Data
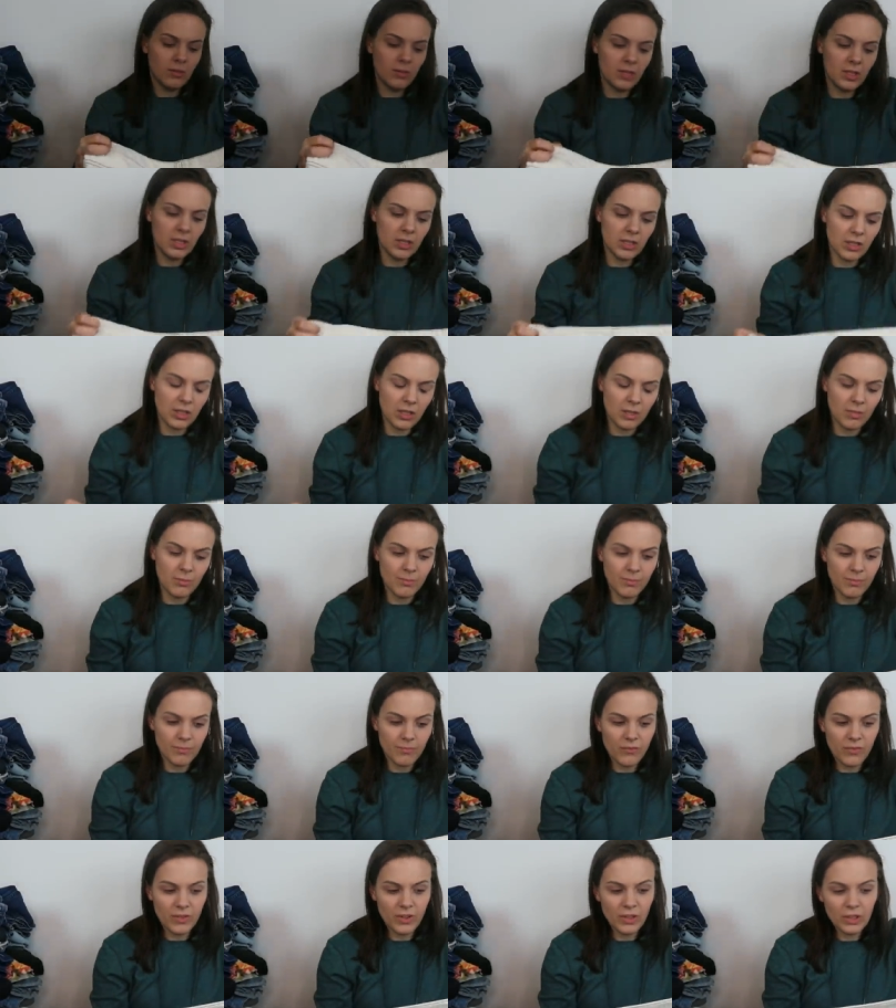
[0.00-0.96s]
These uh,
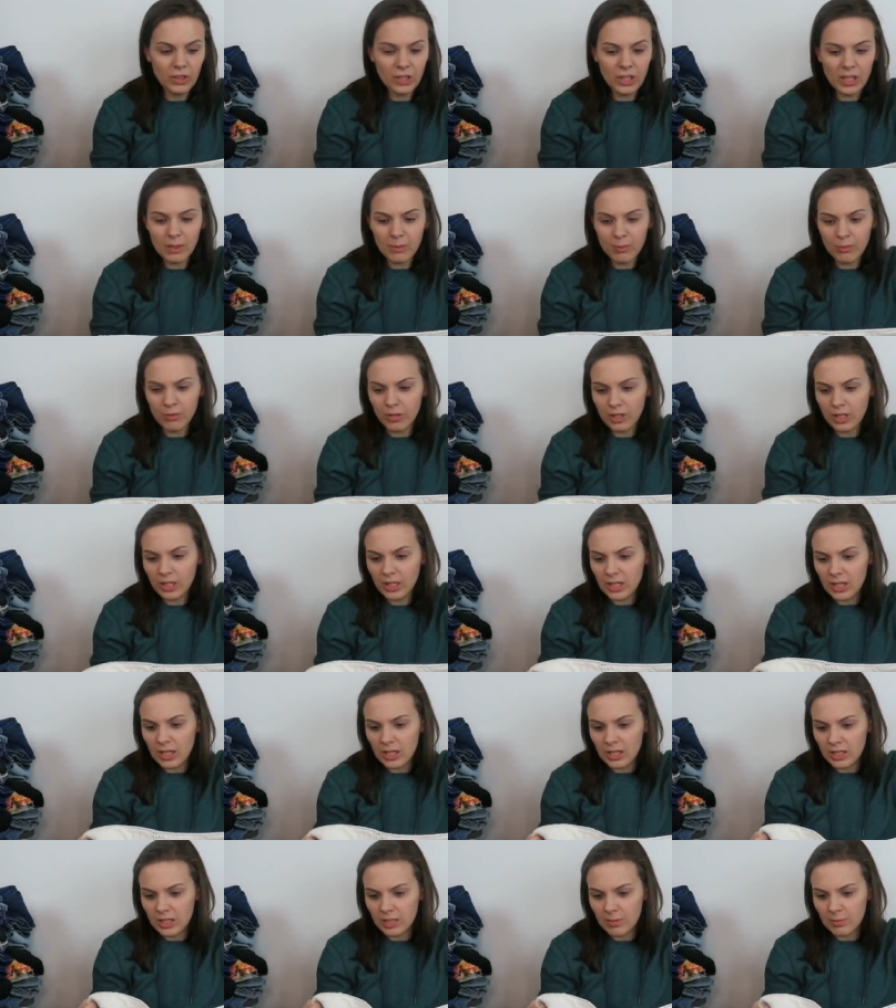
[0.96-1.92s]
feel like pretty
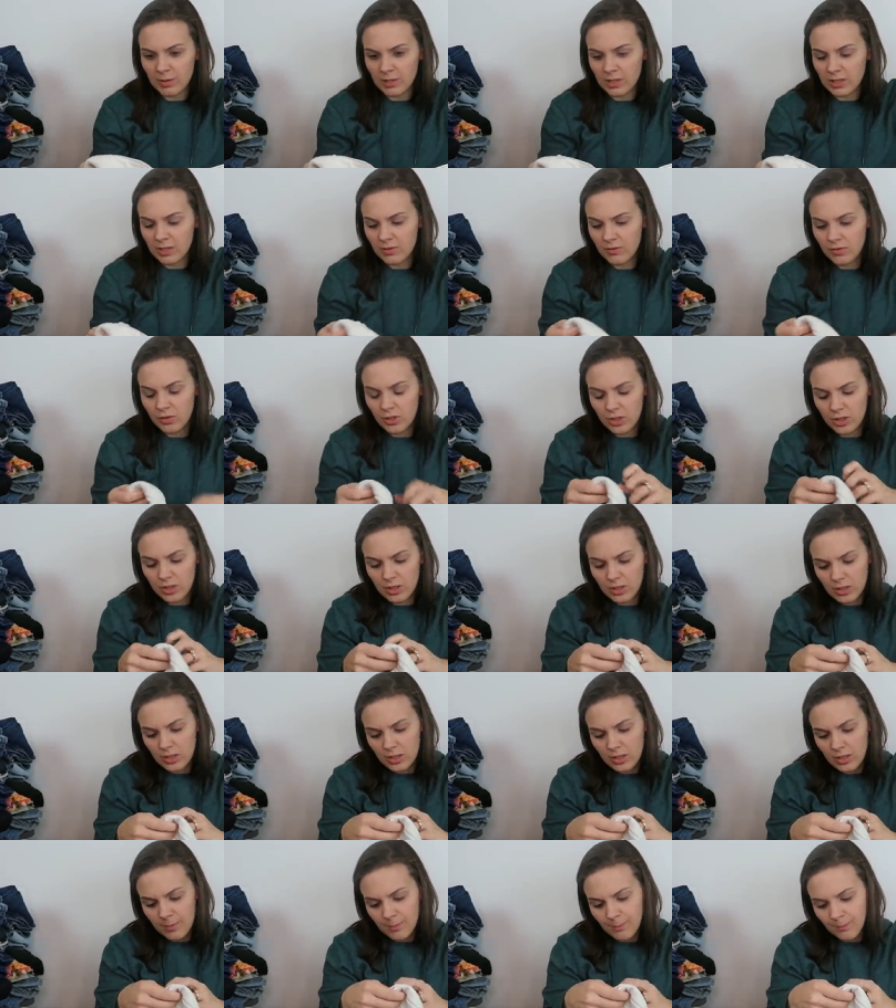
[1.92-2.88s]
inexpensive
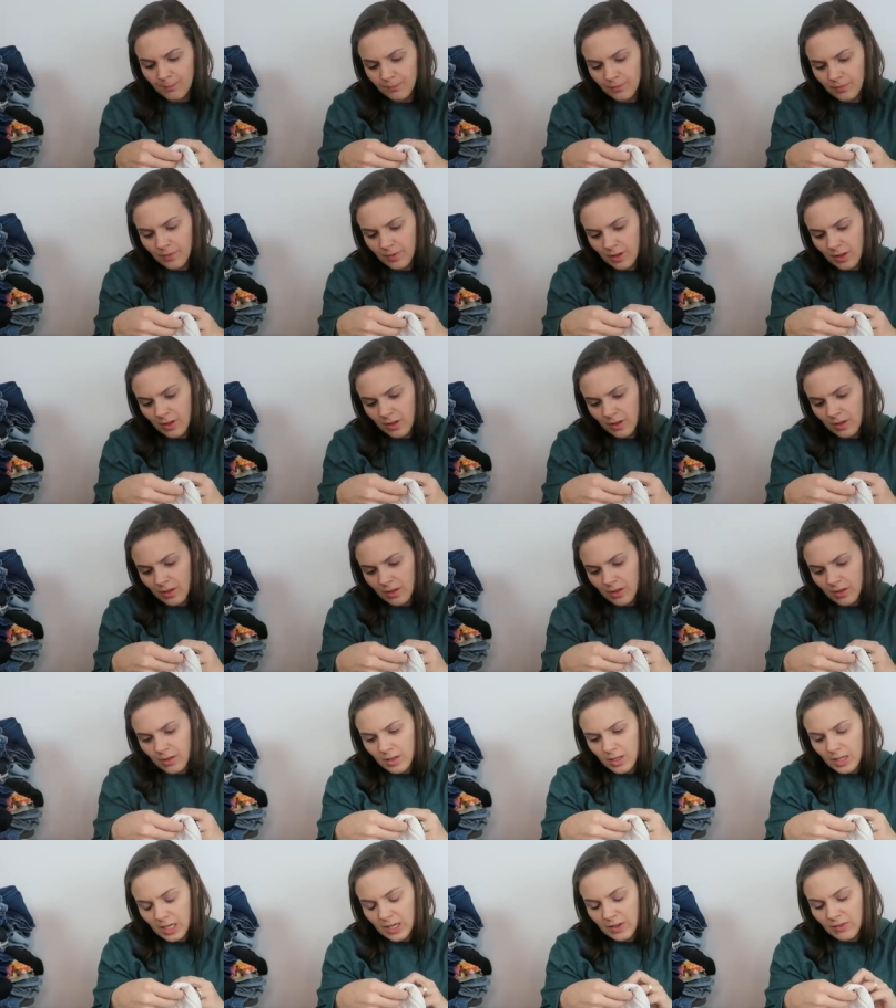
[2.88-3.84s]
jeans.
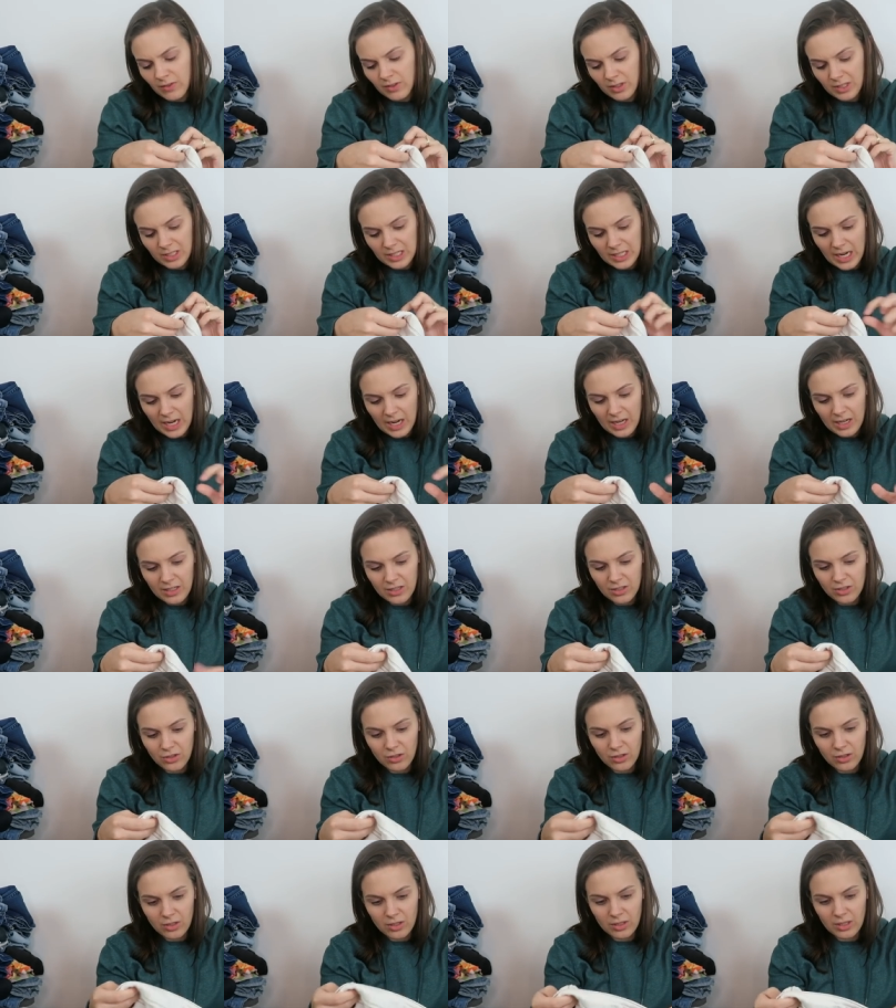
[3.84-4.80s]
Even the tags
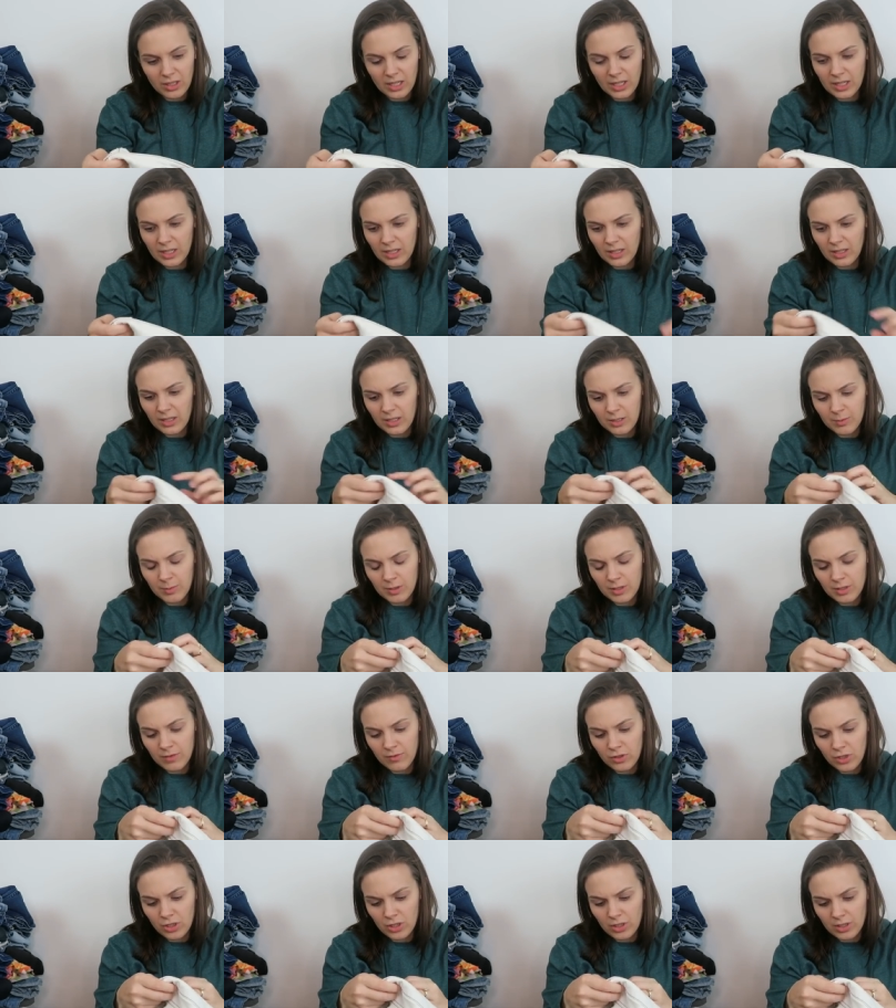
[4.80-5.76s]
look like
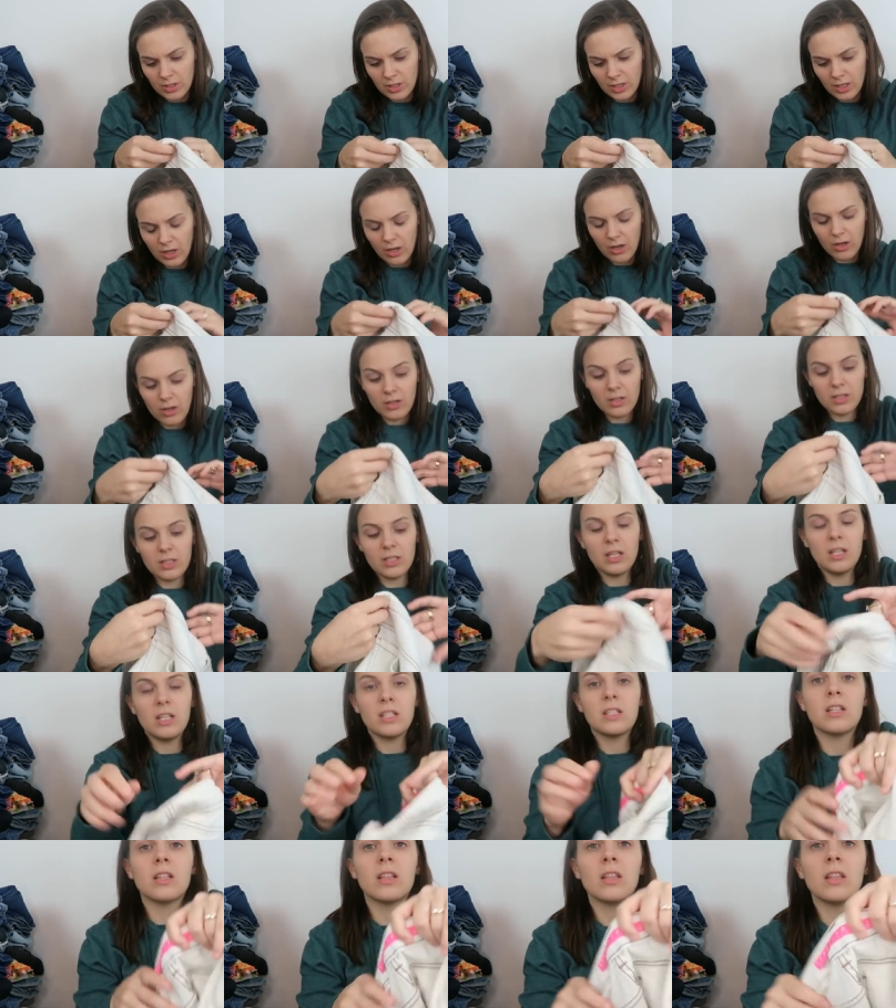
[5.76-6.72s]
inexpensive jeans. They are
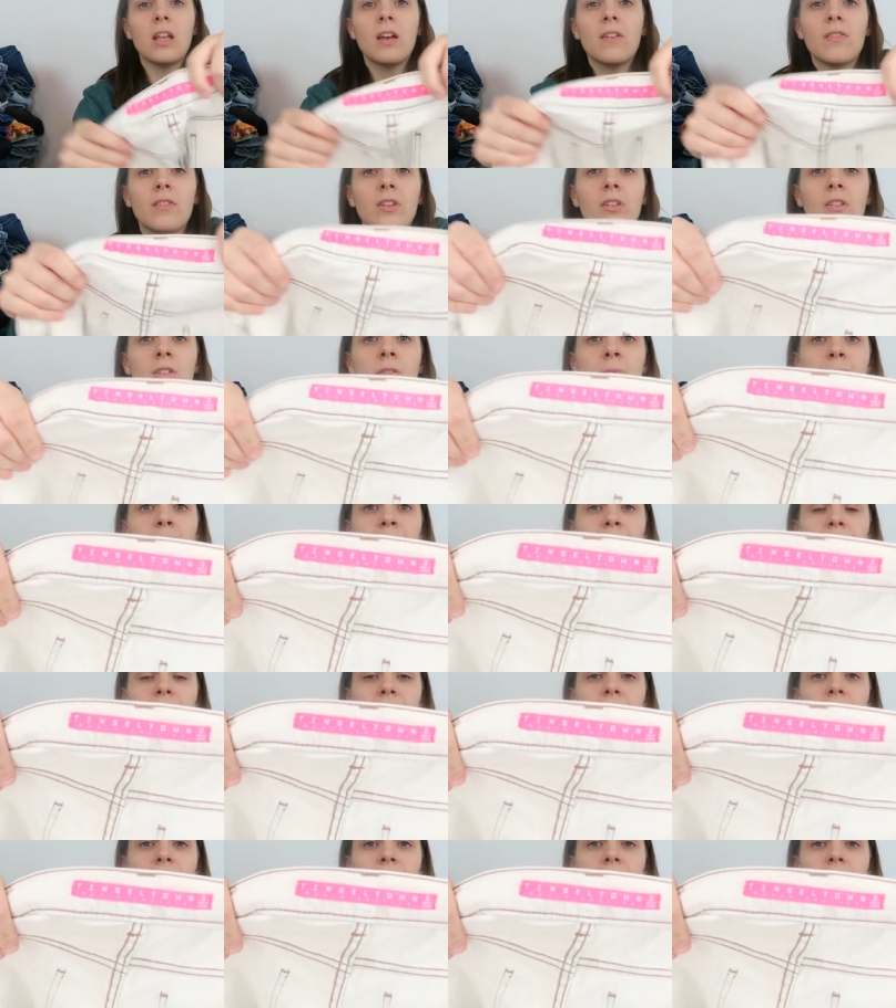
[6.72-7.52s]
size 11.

Instructions to follow
Could you give the material above again, exactly and without its pictures?

Exercise answer
[0.00-0.96s]
These uh,
[0.96-1.92s]
feel like pretty
[1.92-2.88s]
inexpensive
[2.88-3.84s]
jeans.
[3.84-4.80s]
Even the tags
[4.80-5.76s]
look like
[5.76-6.72s]
inexpensive jeans. They are
[6.72-7.52s]
size 11.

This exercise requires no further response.